TASK: Give back the whole listing below exactly.

THE DATA:

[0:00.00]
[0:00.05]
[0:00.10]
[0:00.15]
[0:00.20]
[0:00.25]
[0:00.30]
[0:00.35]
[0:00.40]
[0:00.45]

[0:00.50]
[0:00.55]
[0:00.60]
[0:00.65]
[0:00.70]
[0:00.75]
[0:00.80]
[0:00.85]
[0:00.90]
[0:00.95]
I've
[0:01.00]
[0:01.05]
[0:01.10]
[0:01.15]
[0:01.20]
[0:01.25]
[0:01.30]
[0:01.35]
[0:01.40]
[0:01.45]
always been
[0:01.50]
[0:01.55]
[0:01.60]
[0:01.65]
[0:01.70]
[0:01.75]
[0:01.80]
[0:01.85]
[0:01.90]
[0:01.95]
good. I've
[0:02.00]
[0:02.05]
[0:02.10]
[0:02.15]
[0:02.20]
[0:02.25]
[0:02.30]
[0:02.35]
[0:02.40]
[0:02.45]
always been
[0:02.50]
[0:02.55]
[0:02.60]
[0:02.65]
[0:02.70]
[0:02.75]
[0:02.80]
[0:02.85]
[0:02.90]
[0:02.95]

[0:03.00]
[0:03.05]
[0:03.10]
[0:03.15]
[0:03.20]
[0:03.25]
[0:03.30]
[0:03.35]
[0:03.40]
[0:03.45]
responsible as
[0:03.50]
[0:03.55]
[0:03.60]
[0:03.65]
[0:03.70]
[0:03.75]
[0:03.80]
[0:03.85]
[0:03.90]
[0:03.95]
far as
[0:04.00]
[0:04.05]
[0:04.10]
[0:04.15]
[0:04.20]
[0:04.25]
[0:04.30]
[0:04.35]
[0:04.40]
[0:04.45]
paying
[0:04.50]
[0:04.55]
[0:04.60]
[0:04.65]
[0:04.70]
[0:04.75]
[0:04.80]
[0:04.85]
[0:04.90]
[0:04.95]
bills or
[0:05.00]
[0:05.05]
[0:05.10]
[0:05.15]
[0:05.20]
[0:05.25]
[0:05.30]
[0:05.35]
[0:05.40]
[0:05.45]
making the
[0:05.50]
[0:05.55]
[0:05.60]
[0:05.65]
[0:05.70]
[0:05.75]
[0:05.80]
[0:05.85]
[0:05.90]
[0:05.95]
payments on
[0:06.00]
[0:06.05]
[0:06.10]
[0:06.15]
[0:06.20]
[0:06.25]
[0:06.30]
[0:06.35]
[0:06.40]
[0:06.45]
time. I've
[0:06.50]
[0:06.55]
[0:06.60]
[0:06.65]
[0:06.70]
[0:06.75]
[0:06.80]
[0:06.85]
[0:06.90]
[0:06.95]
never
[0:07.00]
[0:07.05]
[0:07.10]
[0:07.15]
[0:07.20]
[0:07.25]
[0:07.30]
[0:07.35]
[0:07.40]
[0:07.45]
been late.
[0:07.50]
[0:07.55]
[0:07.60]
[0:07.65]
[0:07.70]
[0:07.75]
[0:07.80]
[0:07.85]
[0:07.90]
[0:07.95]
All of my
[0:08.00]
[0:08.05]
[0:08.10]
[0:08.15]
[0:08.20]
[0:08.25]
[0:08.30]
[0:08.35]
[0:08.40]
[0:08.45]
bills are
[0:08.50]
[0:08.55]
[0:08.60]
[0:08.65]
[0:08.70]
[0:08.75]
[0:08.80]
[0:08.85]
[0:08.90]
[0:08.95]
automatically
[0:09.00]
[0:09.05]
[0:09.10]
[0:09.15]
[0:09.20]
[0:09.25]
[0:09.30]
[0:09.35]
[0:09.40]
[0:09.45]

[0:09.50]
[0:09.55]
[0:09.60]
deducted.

ANSWER TO THE PROBLEM:
[0:00.00]
[0:00.05]
[0:00.10]
[0:00.15]
[0:00.20]
[0:00.25]
[0:00.30]
[0:00.35]
[0:00.40]
[0:00.45]

[0:00.50]
[0:00.55]
[0:00.60]
[0:00.65]
[0:00.70]
[0:00.75]
[0:00.80]
[0:00.85]
[0:00.90]
[0:00.95]
I've
[0:01.00]
[0:01.05]
[0:01.10]
[0:01.15]
[0:01.20]
[0:01.25]
[0:01.30]
[0:01.35]
[0:01.40]
[0:01.45]
always been
[0:01.50]
[0:01.55]
[0:01.60]
[0:01.65]
[0:01.70]
[0:01.75]
[0:01.80]
[0:01.85]
[0:01.90]
[0:01.95]
good. I've
[0:02.00]
[0:02.05]
[0:02.10]
[0:02.15]
[0:02.20]
[0:02.25]
[0:02.30]
[0:02.35]
[0:02.40]
[0:02.45]
always been
[0:02.50]
[0:02.55]
[0:02.60]
[0:02.65]
[0:02.70]
[0:02.75]
[0:02.80]
[0:02.85]
[0:02.90]
[0:02.95]

[0:03.00]
[0:03.05]
[0:03.10]
[0:03.15]
[0:03.20]
[0:03.25]
[0:03.30]
[0:03.35]
[0:03.40]
[0:03.45]
responsible as
[0:03.50]
[0:03.55]
[0:03.60]
[0:03.65]
[0:03.70]
[0:03.75]
[0:03.80]
[0:03.85]
[0:03.90]
[0:03.95]
far as
[0:04.00]
[0:04.05]
[0:04.10]
[0:04.15]
[0:04.20]
[0:04.25]
[0:04.30]
[0:04.35]
[0:04.40]
[0:04.45]
paying
[0:04.50]
[0:04.55]
[0:04.60]
[0:04.65]
[0:04.70]
[0:04.75]
[0:04.80]
[0:04.85]
[0:04.90]
[0:04.95]
bills or
[0:05.00]
[0:05.05]
[0:05.10]
[0:05.15]
[0:05.20]
[0:05.25]
[0:05.30]
[0:05.35]
[0:05.40]
[0:05.45]
making the
[0:05.50]
[0:05.55]
[0:05.60]
[0:05.65]
[0:05.70]
[0:05.75]
[0:05.80]
[0:05.85]
[0:05.90]
[0:05.95]
payments on
[0:06.00]
[0:06.05]
[0:06.10]
[0:06.15]
[0:06.20]
[0:06.25]
[0:06.30]
[0:06.35]
[0:06.40]
[0:06.45]
time. I've
[0:06.50]
[0:06.55]
[0:06.60]
[0:06.65]
[0:06.70]
[0:06.75]
[0:06.80]
[0:06.85]
[0:06.90]
[0:06.95]
never
[0:07.00]
[0:07.05]
[0:07.10]
[0:07.15]
[0:07.20]
[0:07.25]
[0:07.30]
[0:07.35]
[0:07.40]
[0:07.45]
been late.
[0:07.50]
[0:07.55]
[0:07.60]
[0:07.65]
[0:07.70]
[0:07.75]
[0:07.80]
[0:07.85]
[0:07.90]
[0:07.95]
All of my
[0:08.00]
[0:08.05]
[0:08.10]
[0:08.15]
[0:08.20]
[0:08.25]
[0:08.30]
[0:08.35]
[0:08.40]
[0:08.45]
bills are
[0:08.50]
[0:08.55]
[0:08.60]
[0:08.65]
[0:08.70]
[0:08.75]
[0:08.80]
[0:08.85]
[0:08.90]
[0:08.95]
automatically
[0:09.00]
[0:09.05]
[0:09.10]
[0:09.15]
[0:09.20]
[0:09.25]
[0:09.30]
[0:09.35]
[0:09.40]
[0:09.45]

[0:09.50]
[0:09.55]
[0:09.60]
deducted.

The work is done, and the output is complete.